• Aim of the task
A word-for-word copy of every entry below is required; the images do not belong in it.
***** Records *****
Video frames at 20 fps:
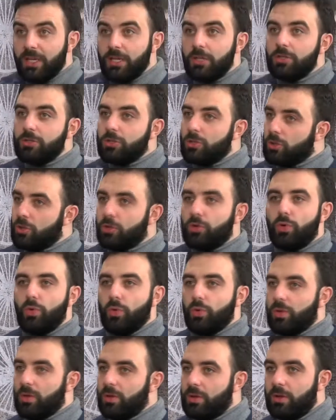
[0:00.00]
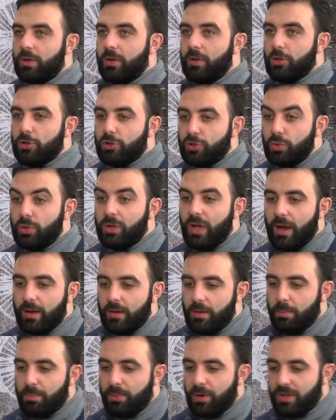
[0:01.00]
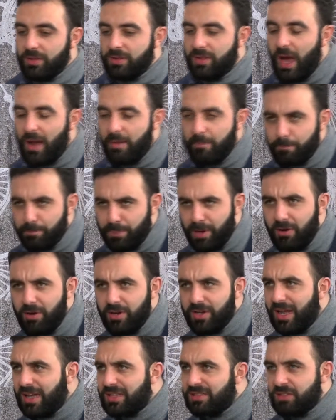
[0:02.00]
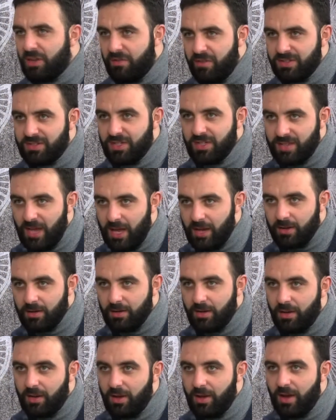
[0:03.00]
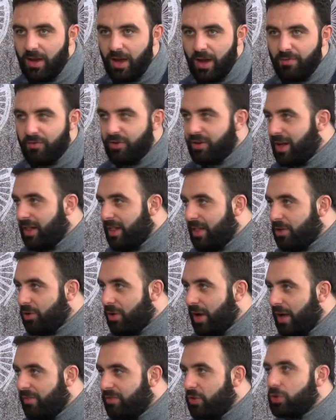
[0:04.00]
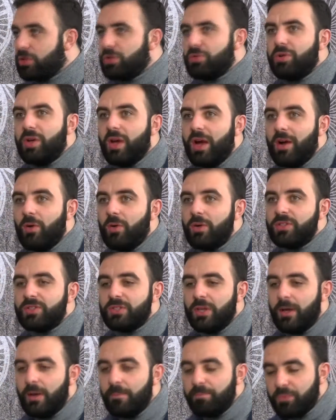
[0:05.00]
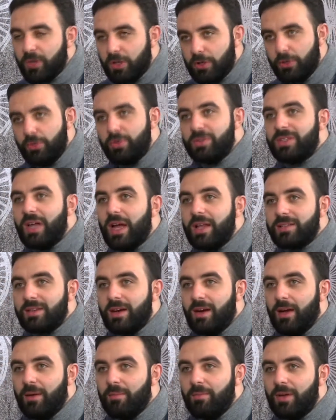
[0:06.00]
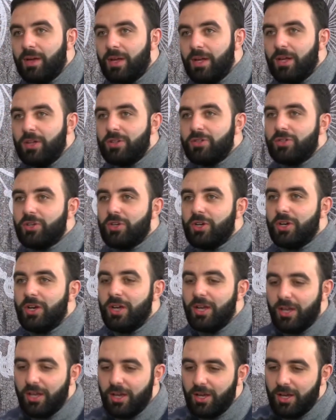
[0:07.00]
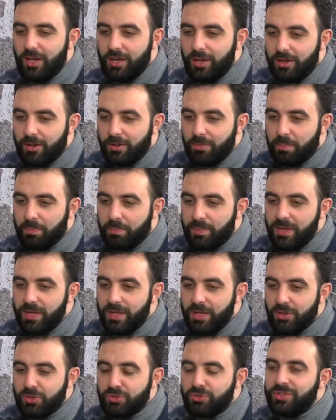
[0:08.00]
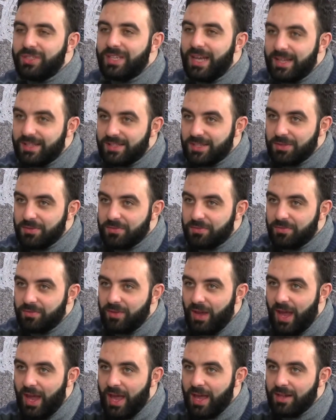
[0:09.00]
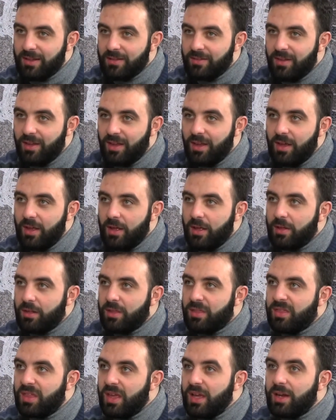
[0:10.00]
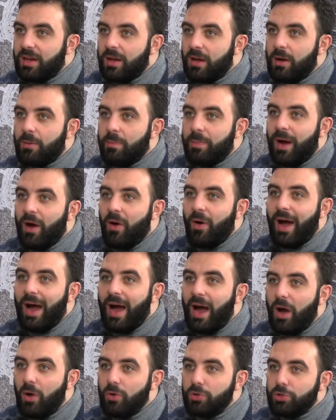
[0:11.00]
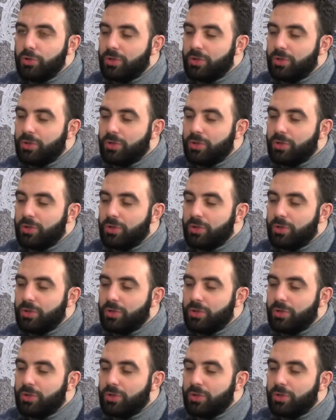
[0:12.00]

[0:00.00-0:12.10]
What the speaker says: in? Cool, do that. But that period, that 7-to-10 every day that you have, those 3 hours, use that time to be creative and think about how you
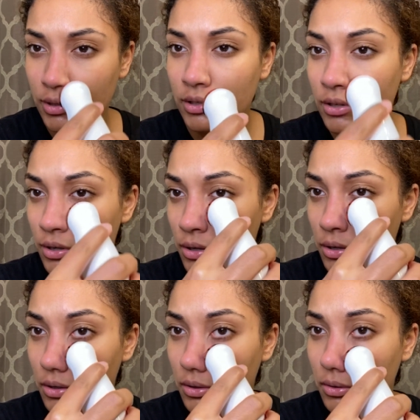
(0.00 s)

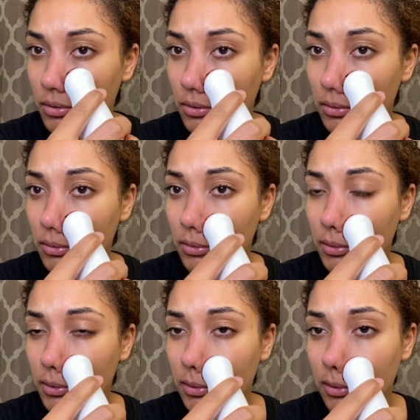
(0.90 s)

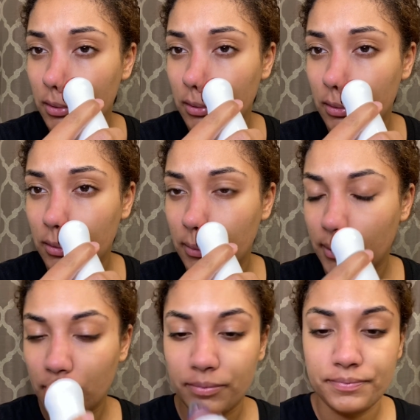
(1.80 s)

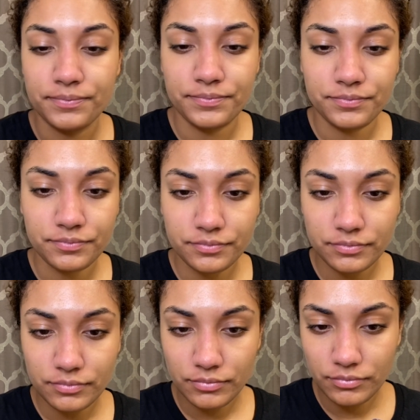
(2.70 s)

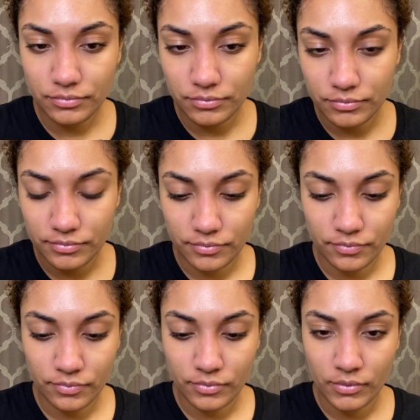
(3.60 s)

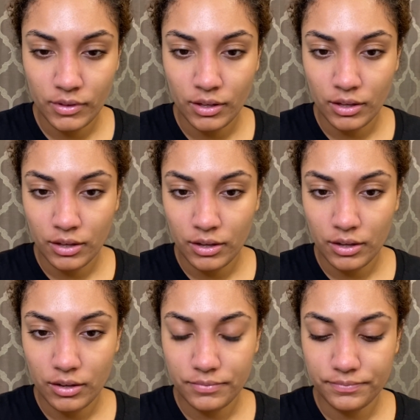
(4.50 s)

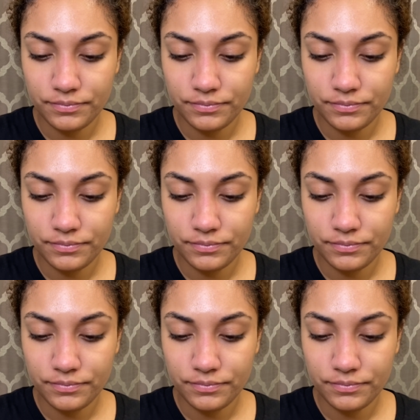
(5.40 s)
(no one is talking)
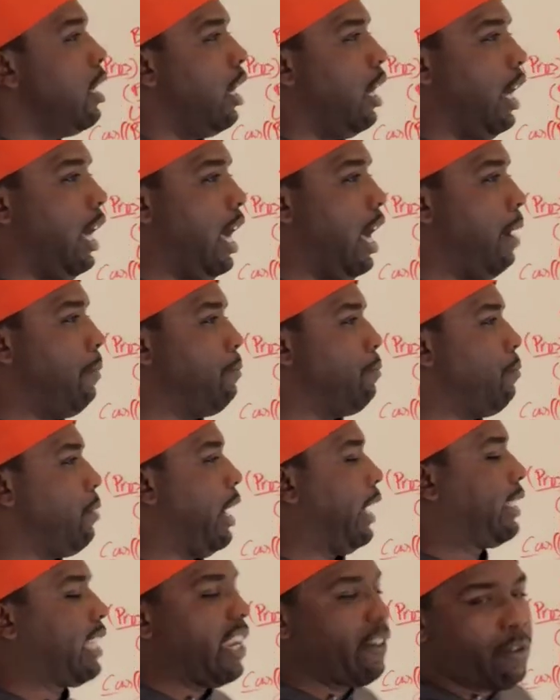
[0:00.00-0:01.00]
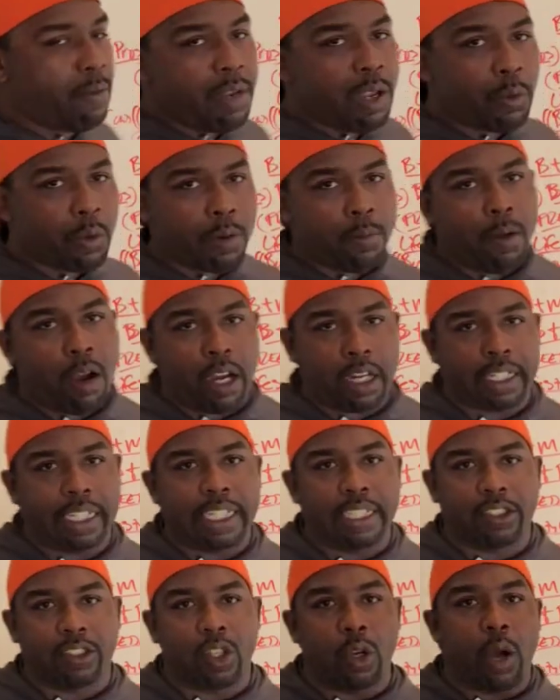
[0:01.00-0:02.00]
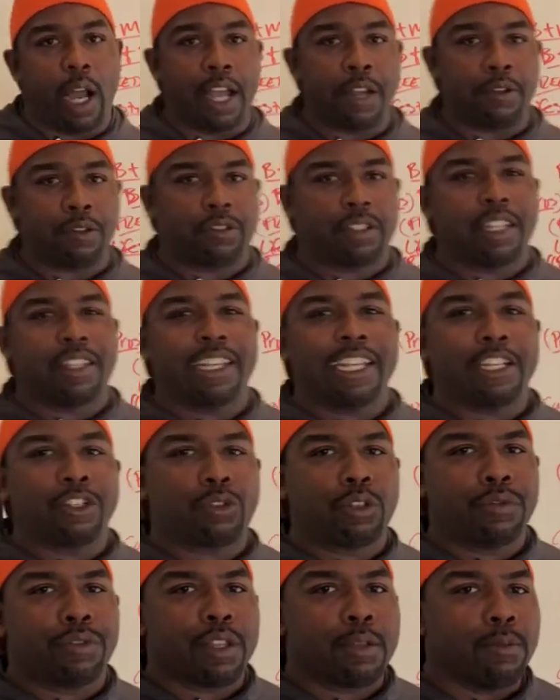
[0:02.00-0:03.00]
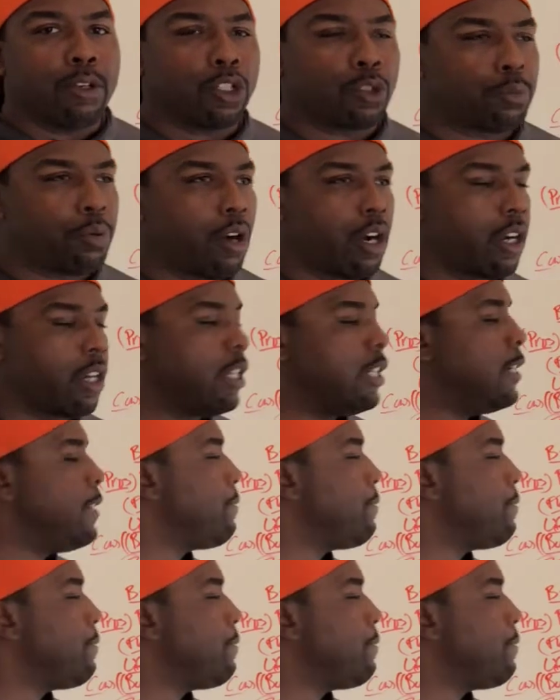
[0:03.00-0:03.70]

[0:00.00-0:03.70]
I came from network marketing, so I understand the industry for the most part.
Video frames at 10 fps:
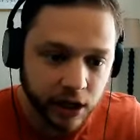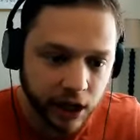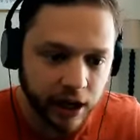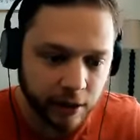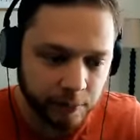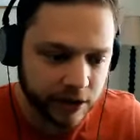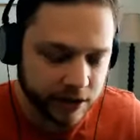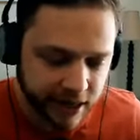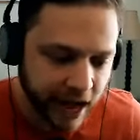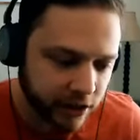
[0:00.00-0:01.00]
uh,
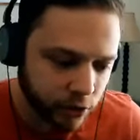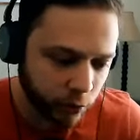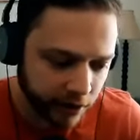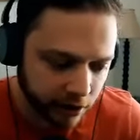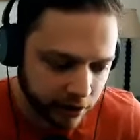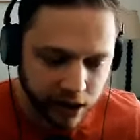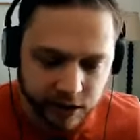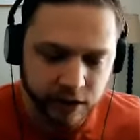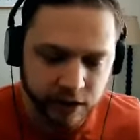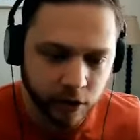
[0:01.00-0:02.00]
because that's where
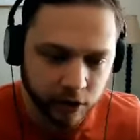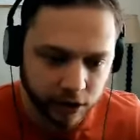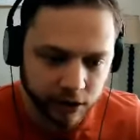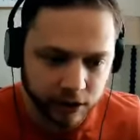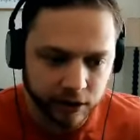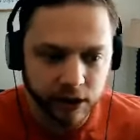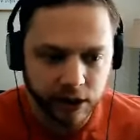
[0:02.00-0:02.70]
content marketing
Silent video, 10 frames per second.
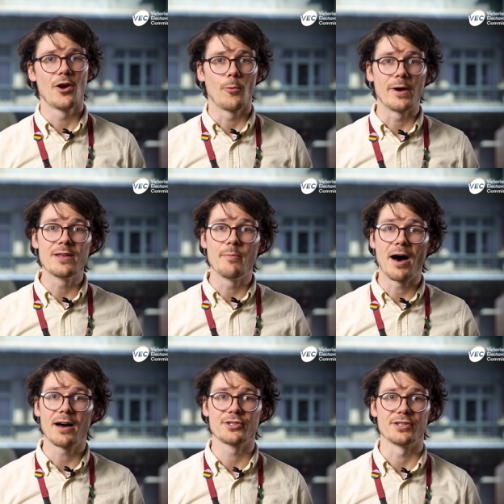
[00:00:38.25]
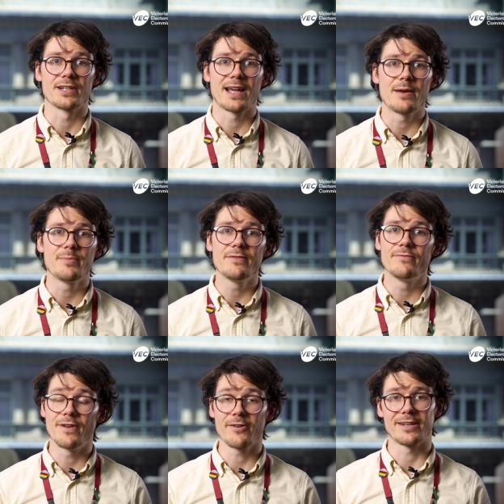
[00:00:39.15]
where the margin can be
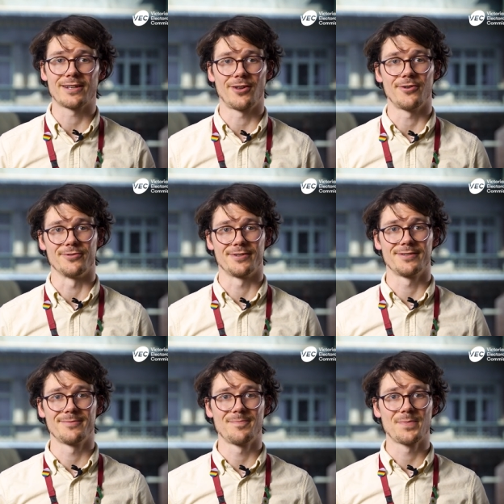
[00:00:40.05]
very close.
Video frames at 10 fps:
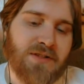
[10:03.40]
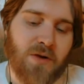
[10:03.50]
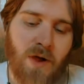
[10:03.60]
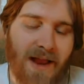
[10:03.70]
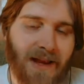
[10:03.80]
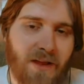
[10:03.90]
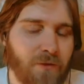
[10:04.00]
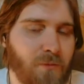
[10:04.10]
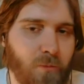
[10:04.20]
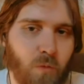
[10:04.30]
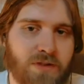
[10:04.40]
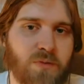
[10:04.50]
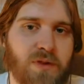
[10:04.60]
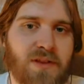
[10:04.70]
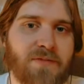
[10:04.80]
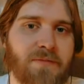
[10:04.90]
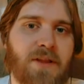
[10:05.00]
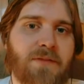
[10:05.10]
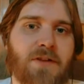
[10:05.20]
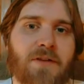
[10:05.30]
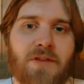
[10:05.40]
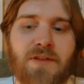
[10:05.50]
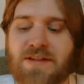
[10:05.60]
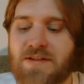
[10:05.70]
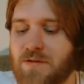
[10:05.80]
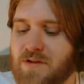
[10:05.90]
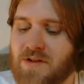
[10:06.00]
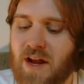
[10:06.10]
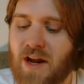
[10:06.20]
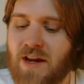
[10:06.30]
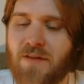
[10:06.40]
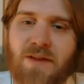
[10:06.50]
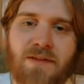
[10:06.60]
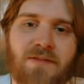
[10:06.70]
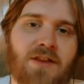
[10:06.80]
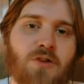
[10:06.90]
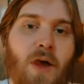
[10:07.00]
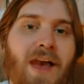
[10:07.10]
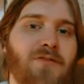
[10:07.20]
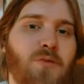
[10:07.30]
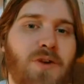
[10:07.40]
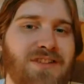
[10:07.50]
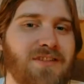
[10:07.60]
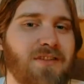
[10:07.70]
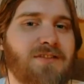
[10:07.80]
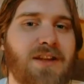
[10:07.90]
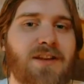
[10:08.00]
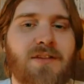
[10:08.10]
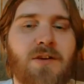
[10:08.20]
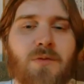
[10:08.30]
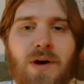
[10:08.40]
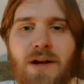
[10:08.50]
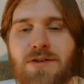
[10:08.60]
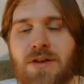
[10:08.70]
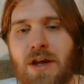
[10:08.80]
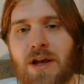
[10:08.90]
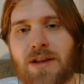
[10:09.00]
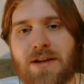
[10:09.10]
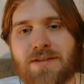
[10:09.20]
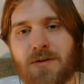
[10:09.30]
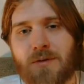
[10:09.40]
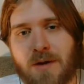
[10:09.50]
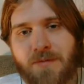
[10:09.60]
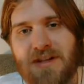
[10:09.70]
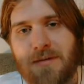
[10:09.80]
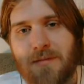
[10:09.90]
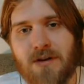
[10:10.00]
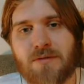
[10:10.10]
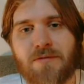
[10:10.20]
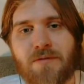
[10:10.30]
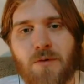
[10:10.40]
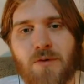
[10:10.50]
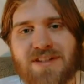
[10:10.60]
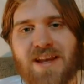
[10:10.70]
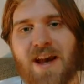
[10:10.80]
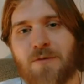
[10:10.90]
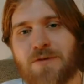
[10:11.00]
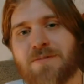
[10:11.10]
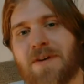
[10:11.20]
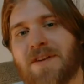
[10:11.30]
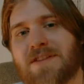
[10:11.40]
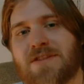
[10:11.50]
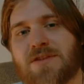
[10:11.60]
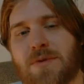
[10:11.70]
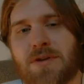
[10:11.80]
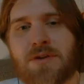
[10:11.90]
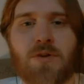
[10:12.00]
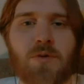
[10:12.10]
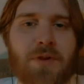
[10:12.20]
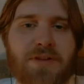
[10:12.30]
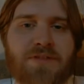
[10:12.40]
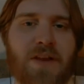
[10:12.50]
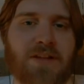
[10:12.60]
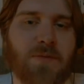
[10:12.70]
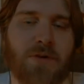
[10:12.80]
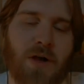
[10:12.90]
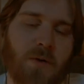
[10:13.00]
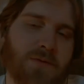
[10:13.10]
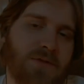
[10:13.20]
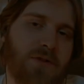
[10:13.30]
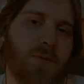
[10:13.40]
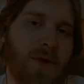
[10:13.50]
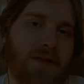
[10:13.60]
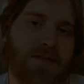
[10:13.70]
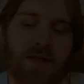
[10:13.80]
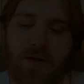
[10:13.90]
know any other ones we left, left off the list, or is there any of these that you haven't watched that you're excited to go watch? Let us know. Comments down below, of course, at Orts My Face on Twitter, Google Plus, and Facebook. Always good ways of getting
*****
• Result for this task
Video frames at 20 fps:
[0:00.00]
[0:01.00]
[0:02.00]
[0:03.00]
[0:04.00]
[0:05.00]
[0:06.00]
[0:07.00]
[0:08.00]
[0:09.00]
[0:10.00]
[0:11.00]
[0:12.00]

[0:00.00-0:12.10]
What the speaker says: in? Cool, do that. But that period, that 7-to-10 every day that you have, those 3 hours, use that time to be creative and think about how you
(0.00 s)

(0.90 s)

(1.80 s)

(2.70 s)

(3.60 s)

(4.50 s)

(5.40 s)
(no one is talking)
[0:00.00-0:01.00]
[0:01.00-0:02.00]
[0:02.00-0:03.00]
[0:03.00-0:03.70]

[0:00.00-0:03.70]
I came from network marketing, so I understand the industry for the most part.
Video frames at 10 fps:
[0:00.00-0:01.00]
uh,
[0:01.00-0:02.00]
because that's where
[0:02.00-0:02.70]
content marketing
Silent video, 10 frames per second.
[00:00:38.25]
[00:00:39.15]
where the margin can be
[00:00:40.05]
very close.
Video frames at 10 fps:
[10:03.40]
[10:03.50]
[10:03.60]
[10:03.70]
[10:03.80]
[10:03.90]
[10:04.00]
[10:04.10]
[10:04.20]
[10:04.30]
[10:04.40]
[10:04.50]
[10:04.60]
[10:04.70]
[10:04.80]
[10:04.90]
[10:05.00]
[10:05.10]
[10:05.20]
[10:05.30]
[10:05.40]
[10:05.50]
[10:05.60]
[10:05.70]
[10:05.80]
[10:05.90]
[10:06.00]
[10:06.10]
[10:06.20]
[10:06.30]
[10:06.40]
[10:06.50]
[10:06.60]
[10:06.70]
[10:06.80]
[10:06.90]
[10:07.00]
[10:07.10]
[10:07.20]
[10:07.30]
[10:07.40]
[10:07.50]
[10:07.60]
[10:07.70]
[10:07.80]
[10:07.90]
[10:08.00]
[10:08.10]
[10:08.20]
[10:08.30]
[10:08.40]
[10:08.50]
[10:08.60]
[10:08.70]
[10:08.80]
[10:08.90]
[10:09.00]
[10:09.10]
[10:09.20]
[10:09.30]
[10:09.40]
[10:09.50]
[10:09.60]
[10:09.70]
[10:09.80]
[10:09.90]
[10:10.00]
[10:10.10]
[10:10.20]
[10:10.30]
[10:10.40]
[10:10.50]
[10:10.60]
[10:10.70]
[10:10.80]
[10:10.90]
[10:11.00]
[10:11.10]
[10:11.20]
[10:11.30]
[10:11.40]
[10:11.50]
[10:11.60]
[10:11.70]
[10:11.80]
[10:11.90]
[10:12.00]
[10:12.10]
[10:12.20]
[10:12.30]
[10:12.40]
[10:12.50]
[10:12.60]
[10:12.70]
[10:12.80]
[10:12.90]
[10:13.00]
[10:13.10]
[10:13.20]
[10:13.30]
[10:13.40]
[10:13.50]
[10:13.60]
[10:13.70]
[10:13.80]
[10:13.90]
know any other ones we left, left off the list, or is there any of these that you haven't watched that you're excited to go watch? Let us know. Comments down below, of course, at Orts My Face on Twitter, Google Plus, and Facebook. Always good ways of getting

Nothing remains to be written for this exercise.